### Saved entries
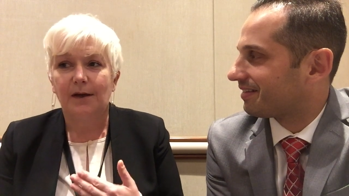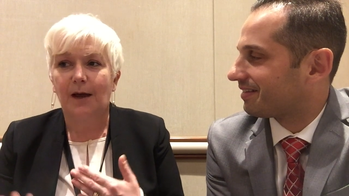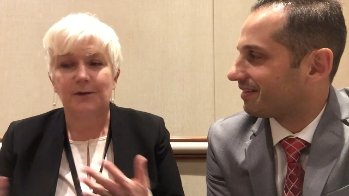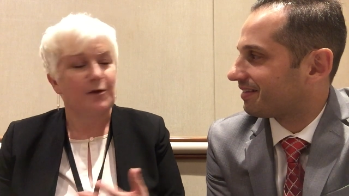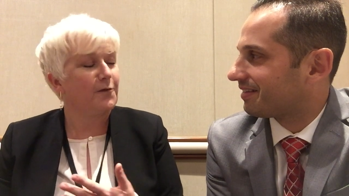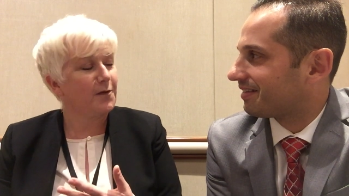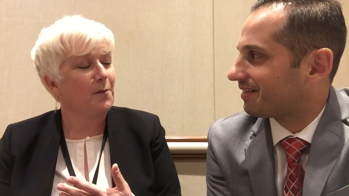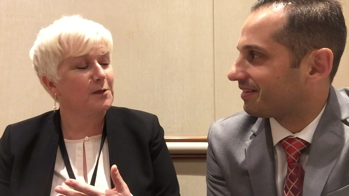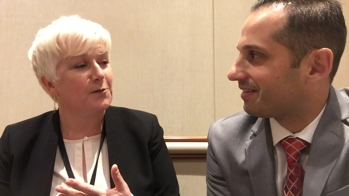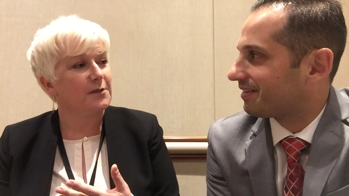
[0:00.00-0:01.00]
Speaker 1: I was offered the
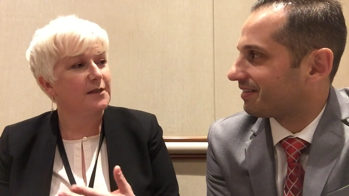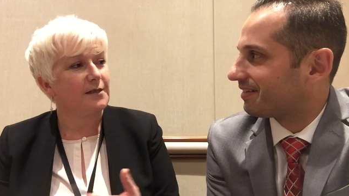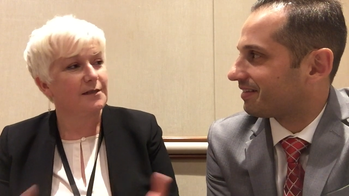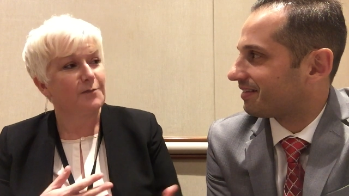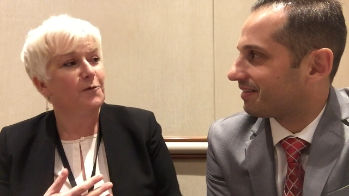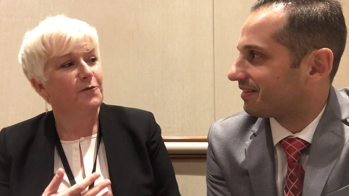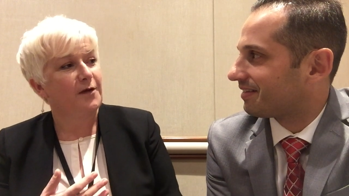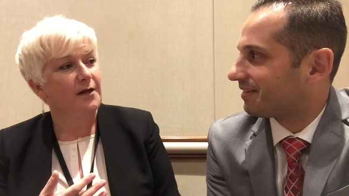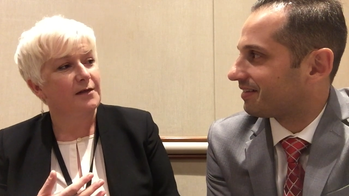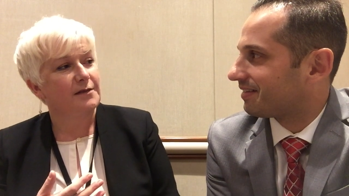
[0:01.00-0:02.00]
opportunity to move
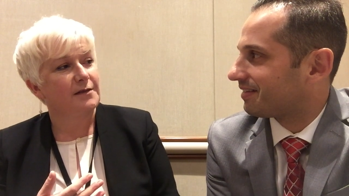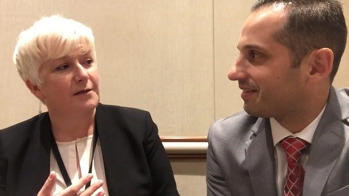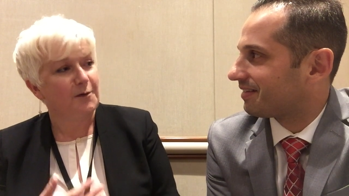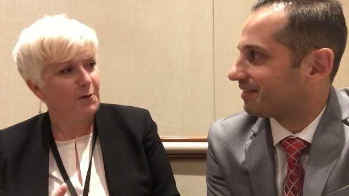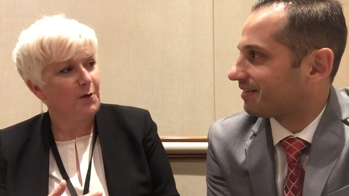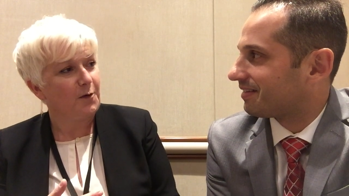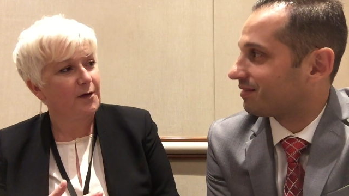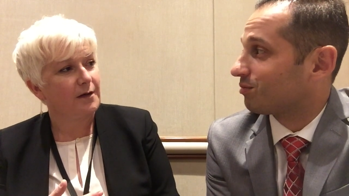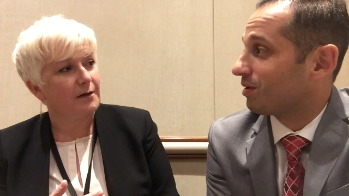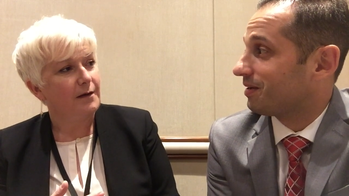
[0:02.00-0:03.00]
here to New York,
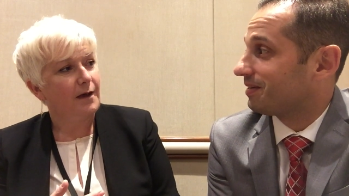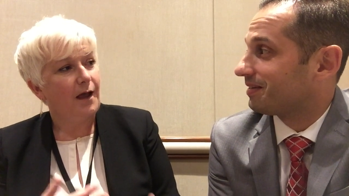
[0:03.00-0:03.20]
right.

### ASSIGNMENT
An exact reproduction of the data is needed, with no pictures included.

### ANSWER SPACE
[0:00.00-0:01.00]
Speaker 1: I was offered the
[0:01.00-0:02.00]
opportunity to move
[0:02.00-0:03.00]
here to New York,
[0:03.00-0:03.20]
right.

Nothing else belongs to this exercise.